This January I made a jump. I switched my CrossFit-ish exercising (which I had previously blended with running and biking) to pure CrossFit. Due to circumstances I had to ditch the cardio part of my training almost completely over the winter. At least I had to give up the stuff I had grew up familiar with during the 4 years of almost daily commuting by bike and more or less regular running.
I had been doing CrossFit -exercises (from the main site)before that, but not followed them all the time. I’m not sure if it was Pat Sherwood (one of the CrossFit HQ trainers) or somebody else who suggested at the main site to drop everything else and give a shot to only CrossFit for a month. I thought I might give it more or less half a year.
I have to admit that it has been a hell of a year. I managed to pull it through all the way, ost of the time, even though I did switch from the main site to CrossFit Endurance due to my will to run more. That went smoothlym too. I found myself running barefoot (with minimalistic shoes, that is) from between 10-15 km trail runs without any sign of my previous knee problems. I even ended up running Tjurruset in 1:09, which is completely accepted time for 10,4 km intensive terrain run. I managed to get myself from the last start group to startgroup 5 and pass by over around 1200 persons while doing that. Unfortunately I got some weird injury in the beginning of November, which forced me to skip running. Luckily CFE contains program for rowing, too, so that one was covered. Even though it has been indoor rowing all the way. Would be neat to check the outdoor -stuff at some point.
But how does this lead me to create my own program, then? Honestly put last weeks have felt really heavy when it comes to excercising. I’ve felt me more or less worn from all the possible joints and angles and have been forced to give myself 1 to 2 days rest after each workout. Which is fine, I really do believe that I need to be capable to stop overdoing things that are not healthy to me. The same applies also to eating, or whatever.
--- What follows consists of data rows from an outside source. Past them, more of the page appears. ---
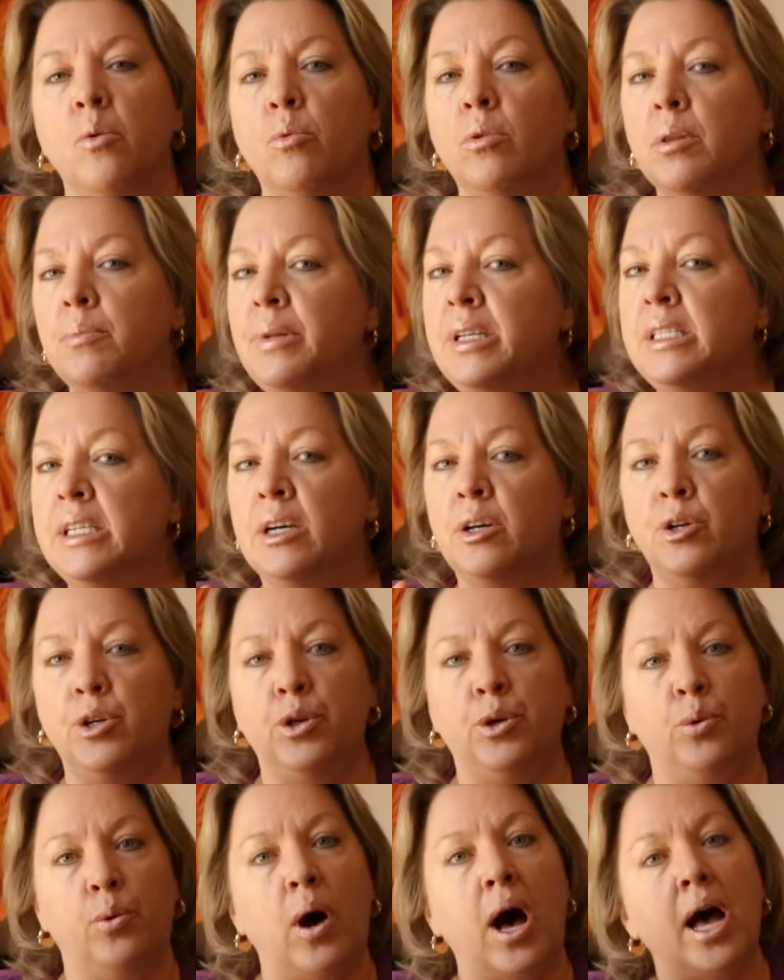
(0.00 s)
Well, let me tell
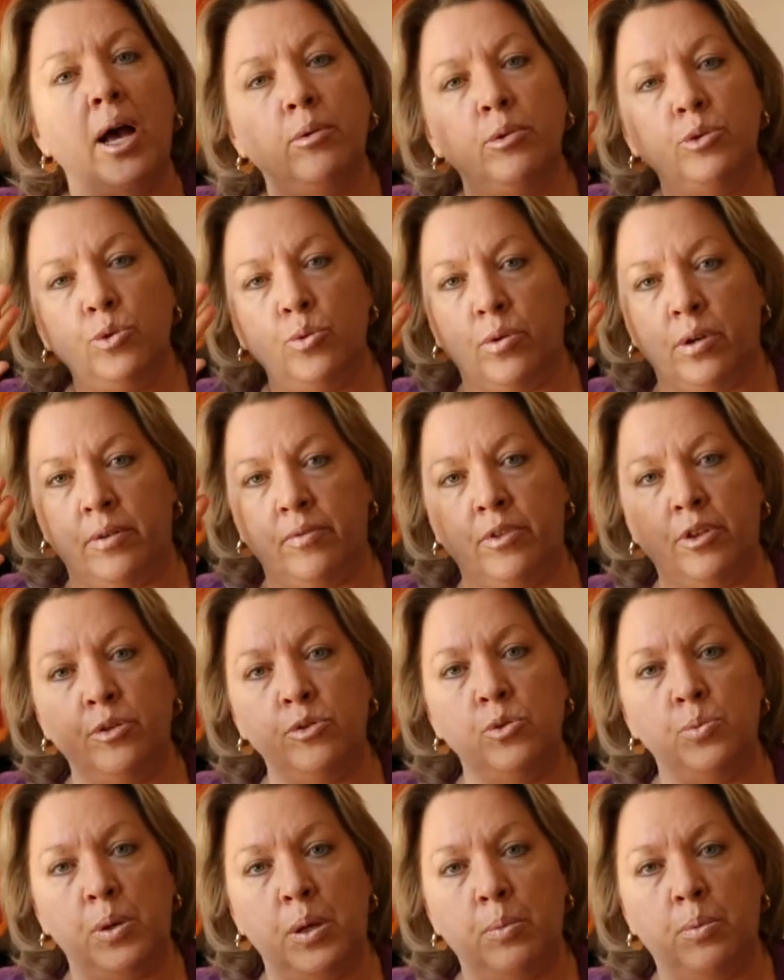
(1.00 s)
you, I was one of
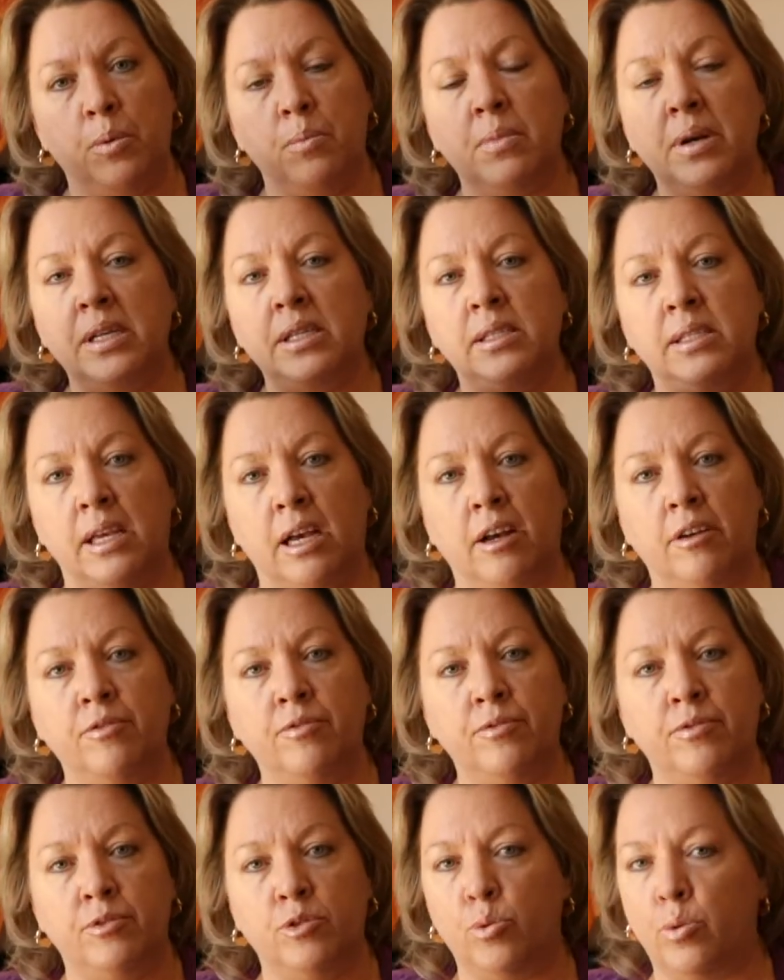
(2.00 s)
those people
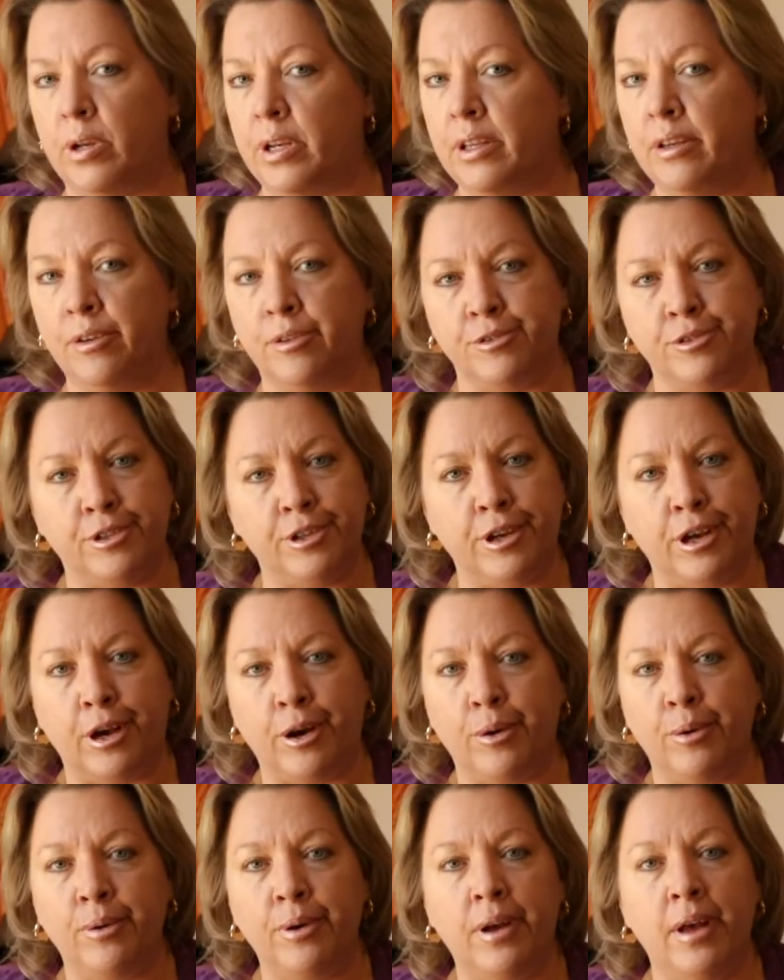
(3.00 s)
myself 20 years
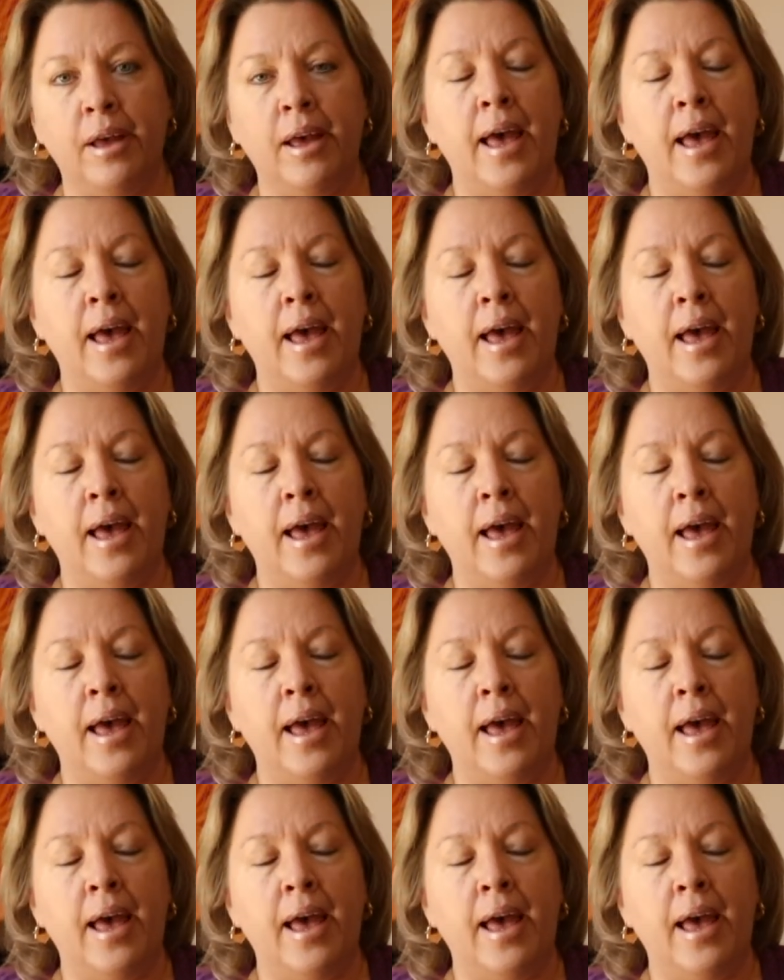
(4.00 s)
ago,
Being tired lead me to thinking, which is always nice and sometimes it also leads to something, which is even better. I just hope this something is good (I believe this is, ask me again next year ;)).
I noticed I have been just following the program without paying attention to what I have been doing. Or at least not paying attentio to the reasoning behind every exercise. So I started googling and finding my answers straight from the main sites archives plus some other sites from the web. Which led me to an idea to create my own program based on the template.
There is only one problem. It’s the format. During the year I’ve followed the 3+1 format from the main site, more or less, which has left me feeling me exhausted every now and then – no surprise there – even so that I’ve been forced to sometimes rest several days in a row. In the other hand the CFE -scheme is 6 days a week exercising, where the regular CrossFit -exercises have been combined with endurance -training. Most likely my worst exhaustions have happened after I started adding the running to my schema.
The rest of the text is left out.